Temple in Miaoli County, Taiwan

Miaoli Wenchang Temple (苗栗文昌祠 (Miáolì Wénchāng Cì)), formerly known as Yingcai Academy (英才書院 (Yīngcái Shūyuàn)), is a temple in Miaoli City, Miaoli County, Taiwan. The temple is dedicated to Wenchang Dijun, the deity of culture and literature. Confucius, Cangjie and Kui Xing are also worshipped in the main shrine. During the Qing Dynasty era, the temple also served as the county magistrate's office before a separate county hall was built.

== History ==
Miaoli was originally an agrarian settlement, but in the 19th century, the city's growth saw the rise of an academic society. In 1882, five local scholars proposed that a temple dedicated to Wenchang Wang to be built, and Wenchang Temple was completed in 1885. In 1889, Miaoli County was established but lacked a county hall; therefore, county magistrate Lin Gui-fen set up his office within the temple. The same year, Yingcai Academy was established on temple grounds as a shuyuan, a type of educational institution.

Six years later, Yingcai Academy was shut down by Japanese authorities when Taiwan was ceded to Japan in the 1895 Treaty of Shimonoseki. Nevertheless, the temple was the congregating place for scholars. In 1927, a group of academics banded together to form Lishe (栗社), which regularly held public poetry readings in the temple.

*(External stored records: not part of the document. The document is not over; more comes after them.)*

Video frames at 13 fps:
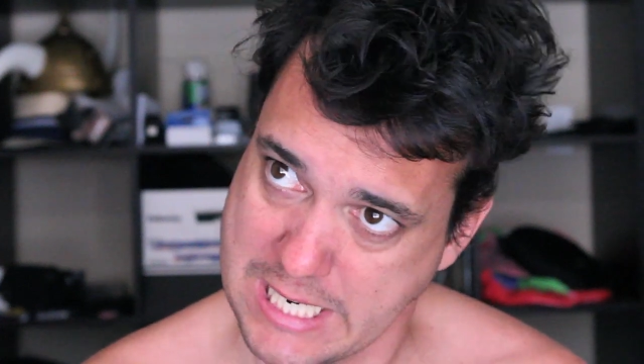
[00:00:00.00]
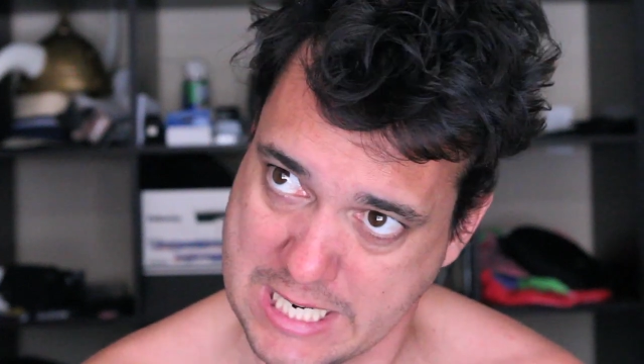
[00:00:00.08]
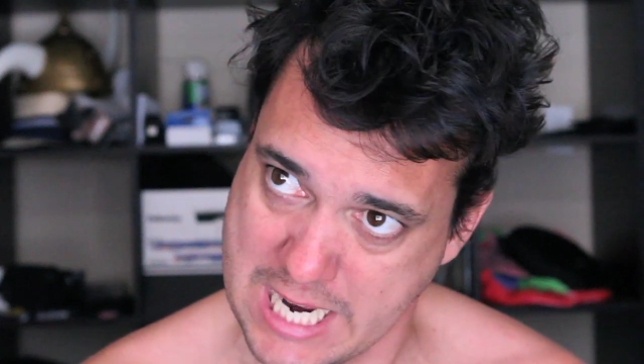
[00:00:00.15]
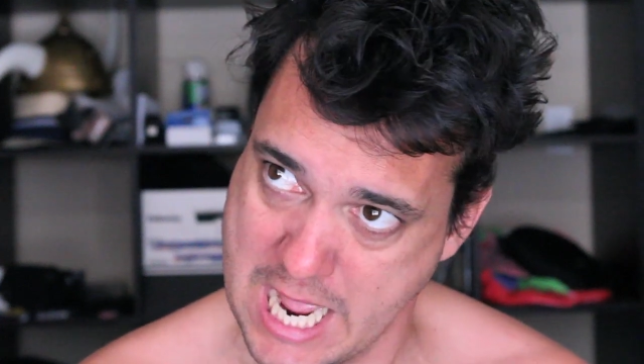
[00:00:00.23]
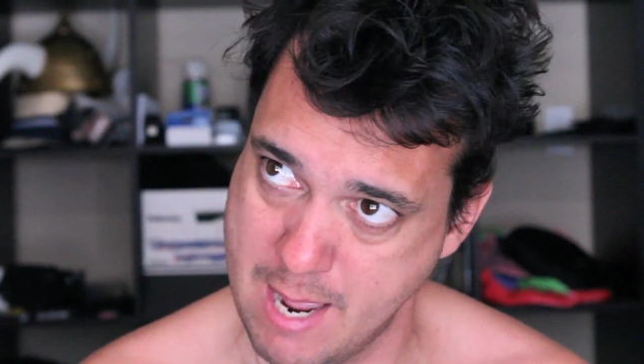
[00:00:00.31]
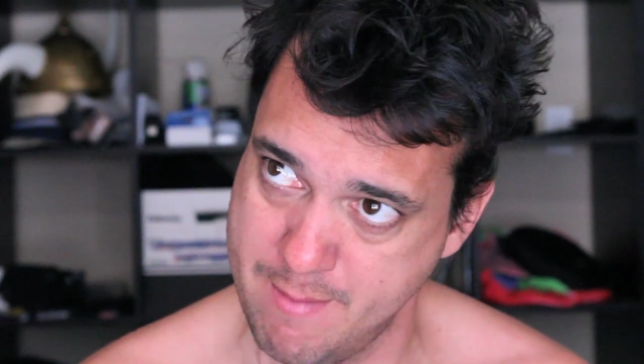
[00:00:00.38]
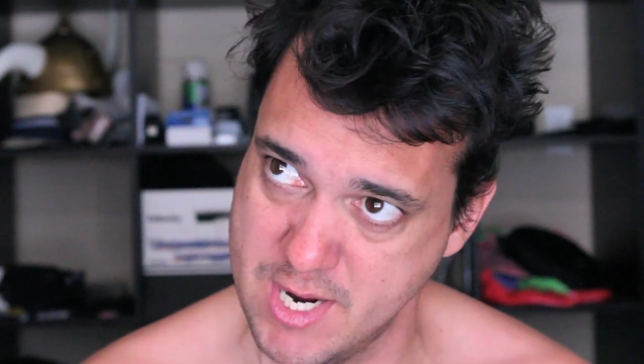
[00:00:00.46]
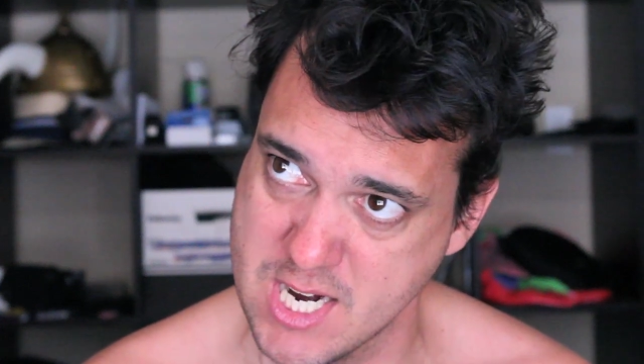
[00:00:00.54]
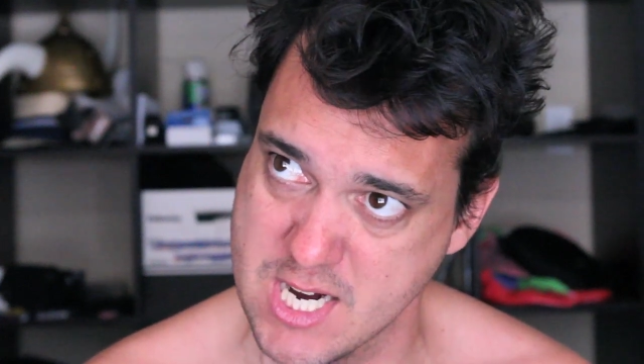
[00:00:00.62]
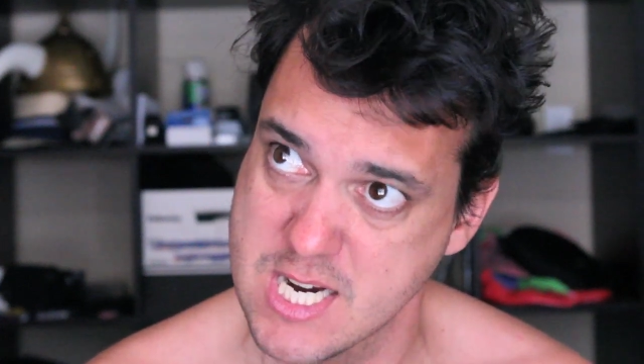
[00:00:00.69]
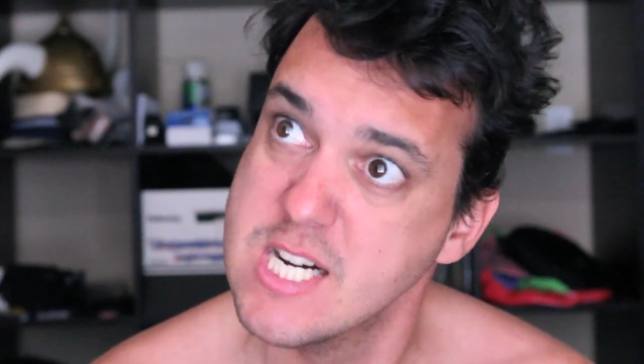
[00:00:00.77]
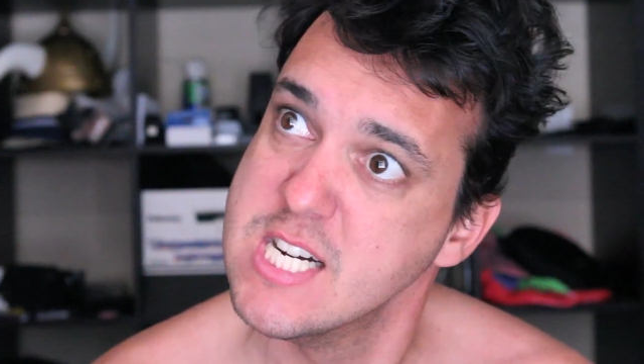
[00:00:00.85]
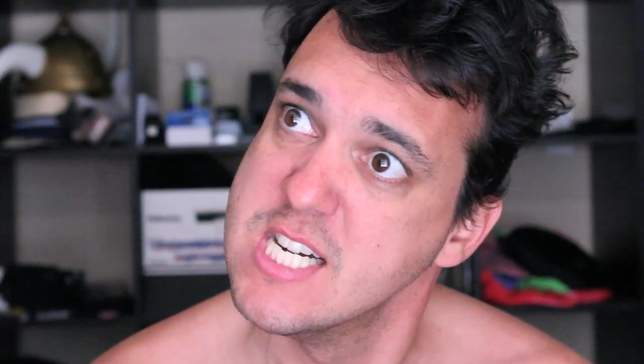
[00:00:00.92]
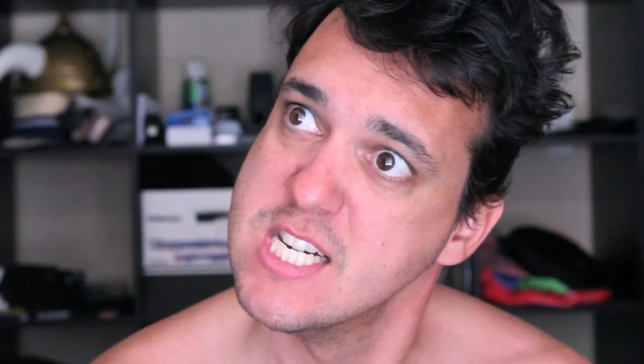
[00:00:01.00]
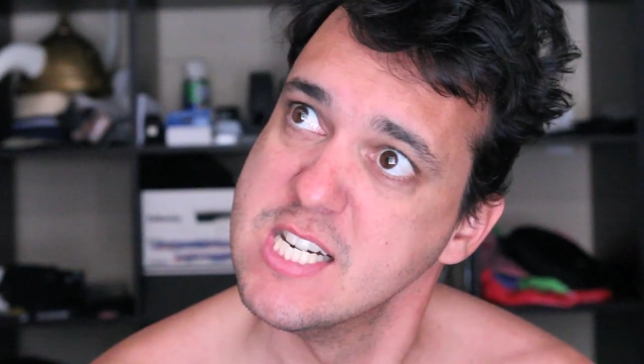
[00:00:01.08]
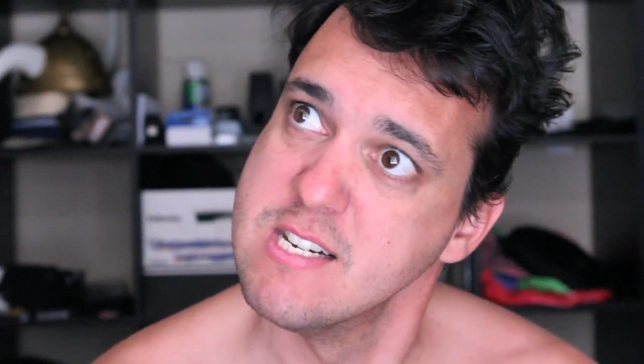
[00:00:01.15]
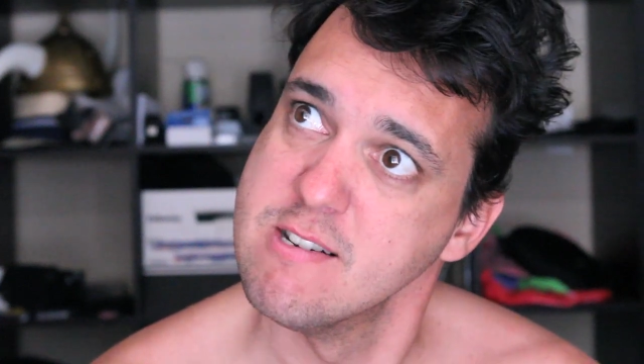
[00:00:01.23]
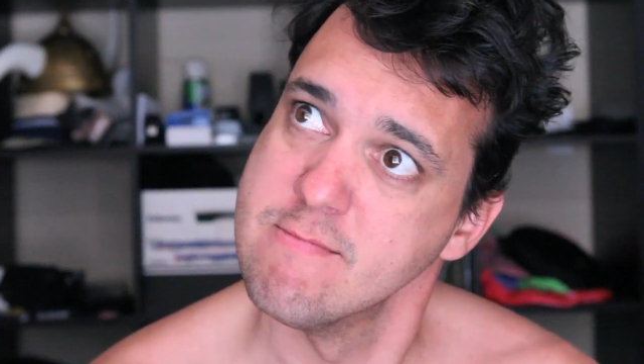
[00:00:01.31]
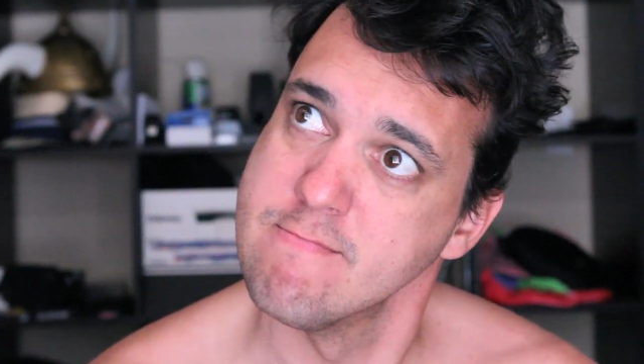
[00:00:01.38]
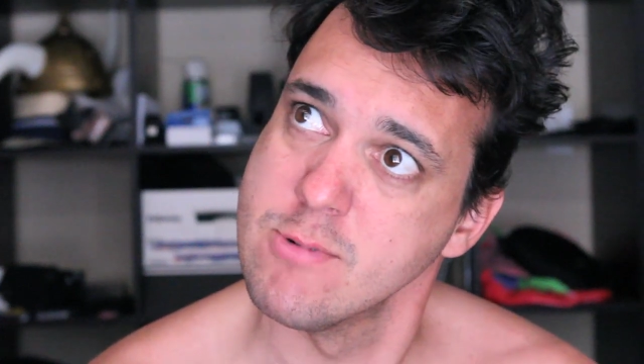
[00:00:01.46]
Climbing
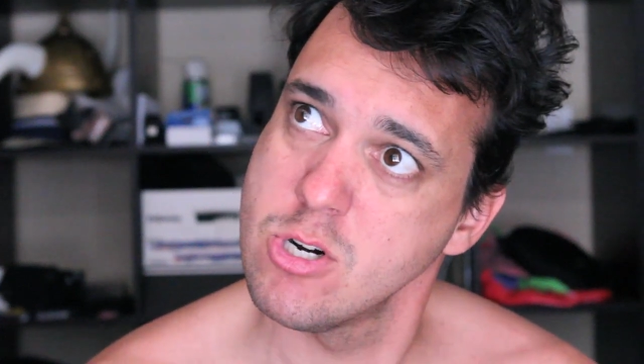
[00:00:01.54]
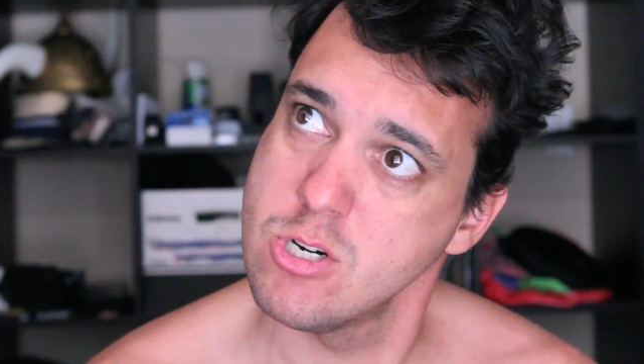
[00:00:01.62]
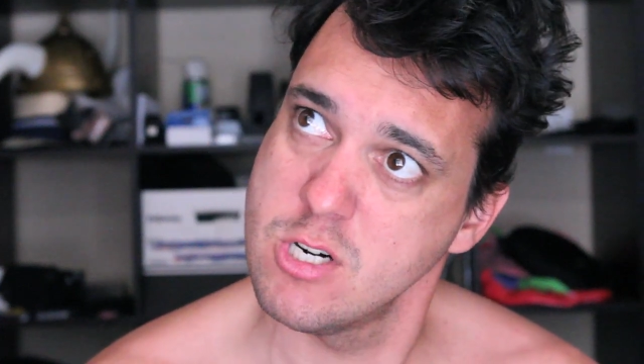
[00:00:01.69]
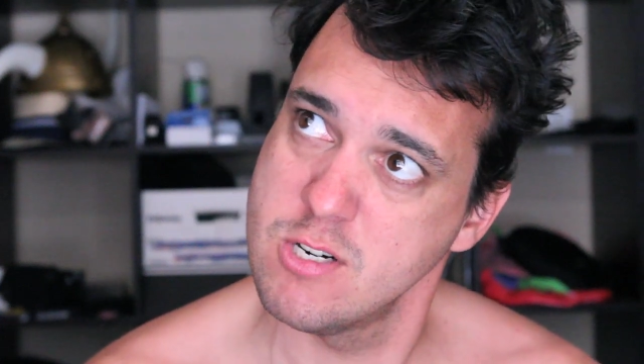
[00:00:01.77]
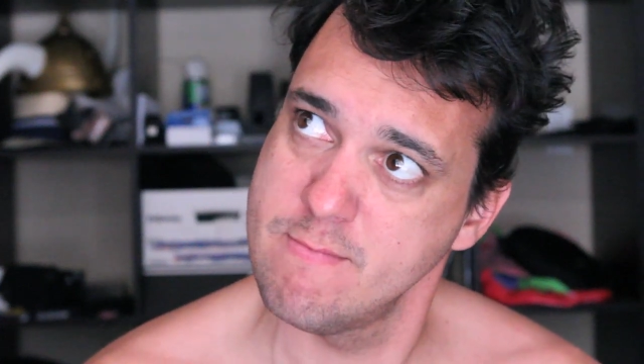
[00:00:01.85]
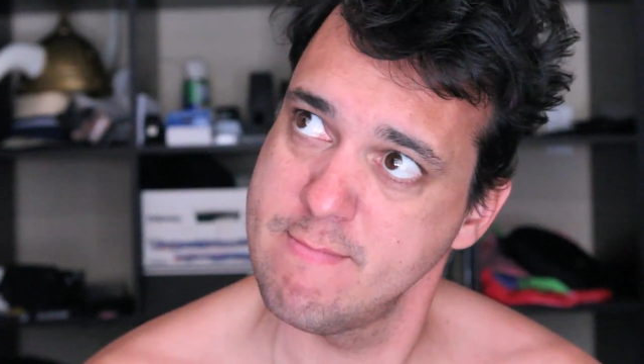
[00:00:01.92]
more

Temple itself was heavily damaged by the 1935 Shinchiku-Taichū earthquake and was further damaged when it was used by the Japanese as military barracks and government dormitories.

On 19 August 1985, the Miaoli County Government protected Wenchang Temple as a county-level monument, which allowed for preservation work to be carried out between 1997 and 2002.

== Traditions ==
Usually, the middle door to Wenchang is closed to worshippers and can only be accessed by zhuangyuan, or people that get full marks on the Imperial examination. In 2007, the Miaoli County Government began hosting ceremonies honoring students for their academic achievements by allowing them to step through the middle door. Participants range from those that obtained doctorate degrees to those that acquired good grades on their high school entrance examinations. This is the only government-hosted event of its type in Taiwan.